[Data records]
────────

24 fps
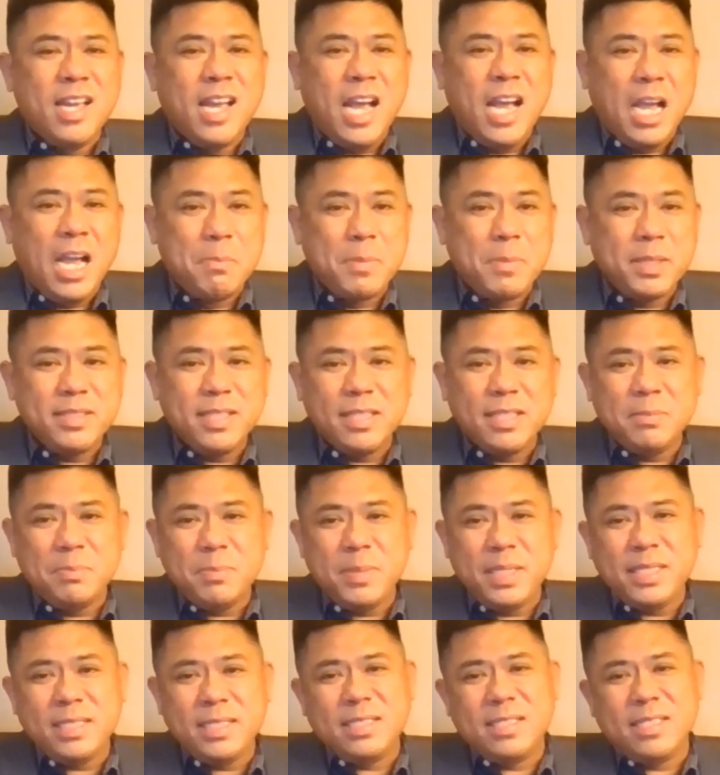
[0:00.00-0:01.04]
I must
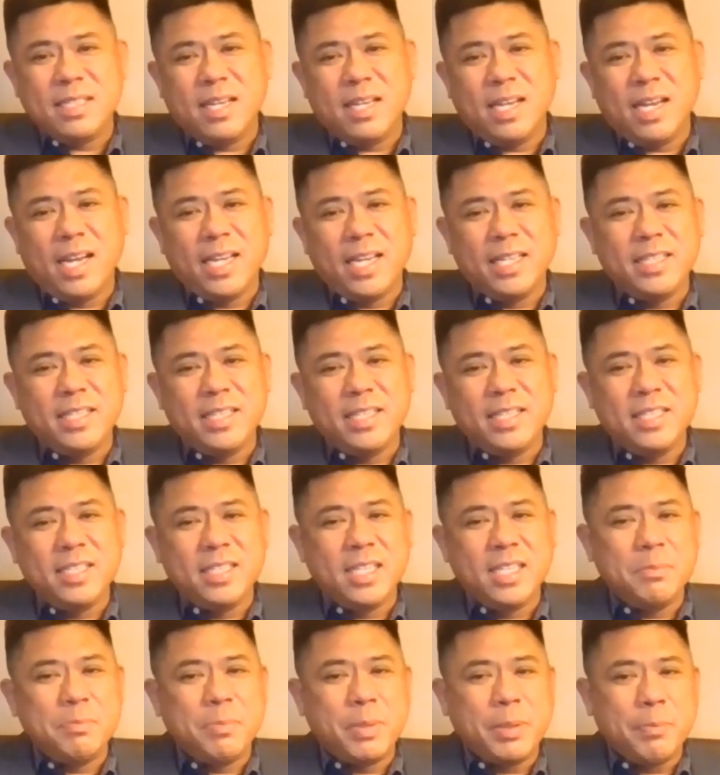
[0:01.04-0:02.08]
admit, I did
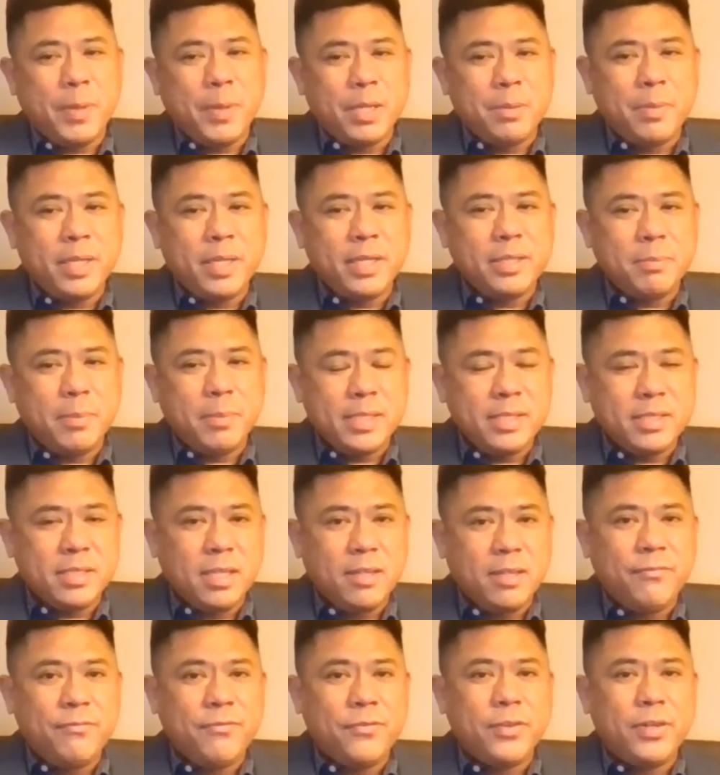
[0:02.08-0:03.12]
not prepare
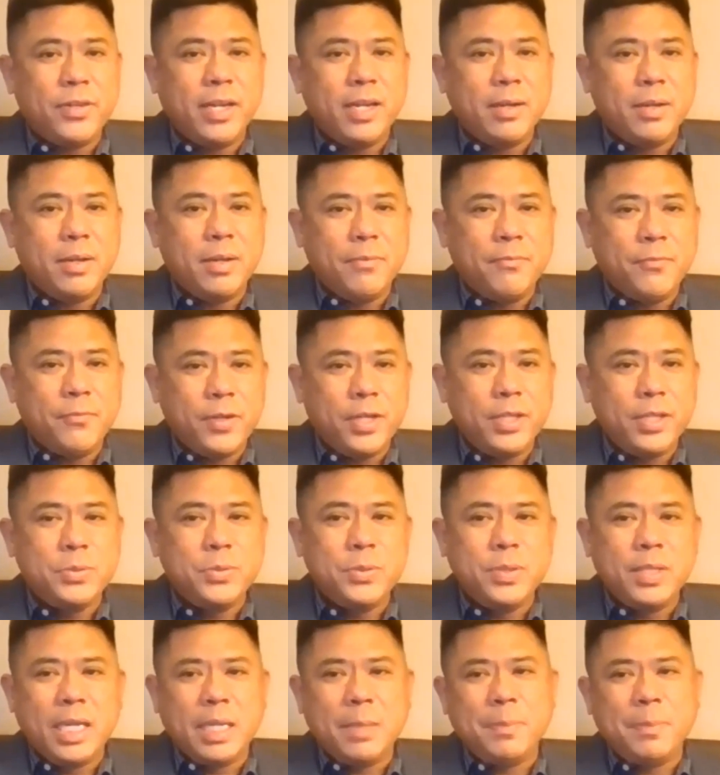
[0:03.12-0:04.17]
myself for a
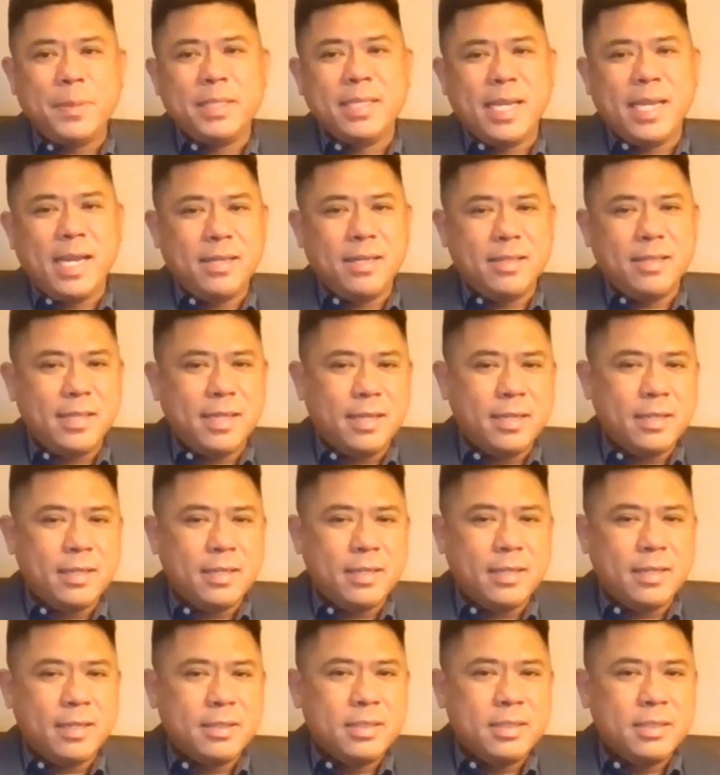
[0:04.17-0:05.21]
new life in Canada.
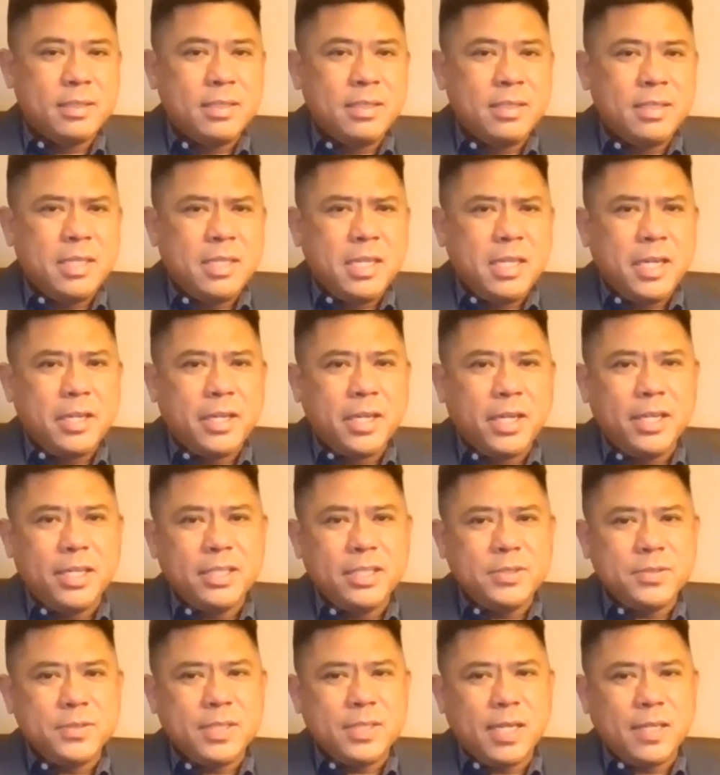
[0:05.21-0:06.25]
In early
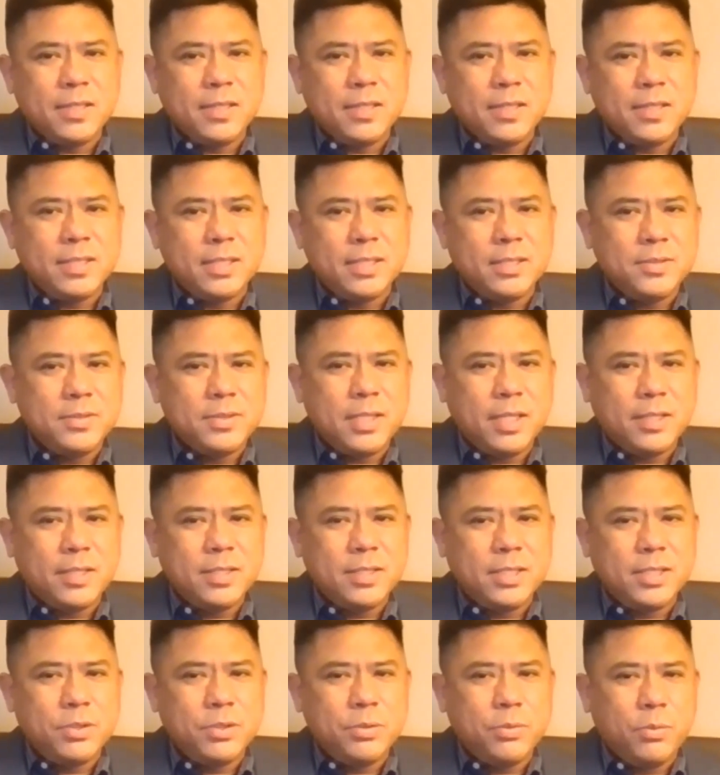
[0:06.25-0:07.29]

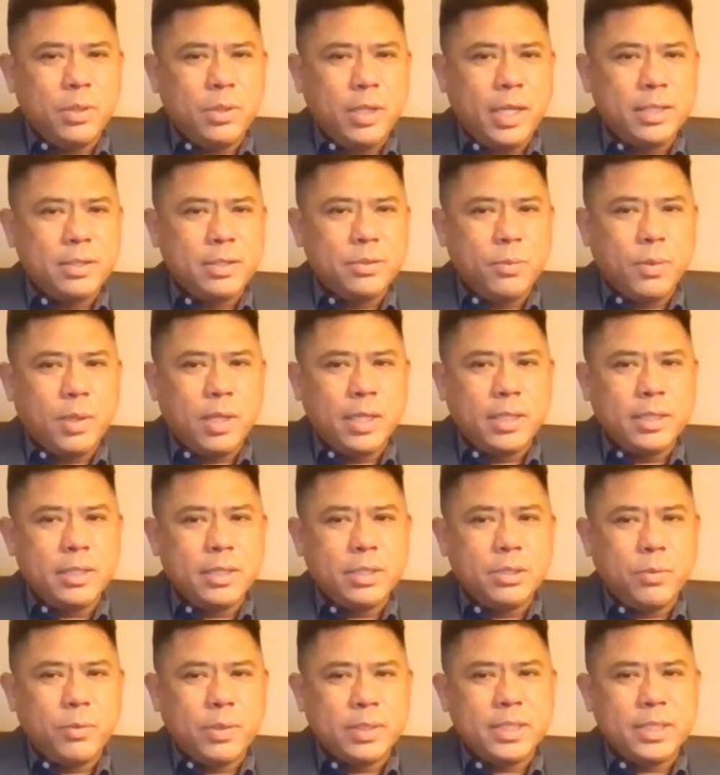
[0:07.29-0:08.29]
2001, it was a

────────

What you should do. Only the text of the records is to be reproduced exactly; skip the pictures.

Your response.
24 fps
[0:00.00-0:01.04]
I must
[0:01.04-0:02.08]
admit, I did
[0:02.08-0:03.12]
not prepare
[0:03.12-0:04.17]
myself for a
[0:04.17-0:05.21]
new life in Canada.
[0:05.21-0:06.25]
In early
[0:06.25-0:07.29]

[0:07.29-0:08.29]
2001, it was a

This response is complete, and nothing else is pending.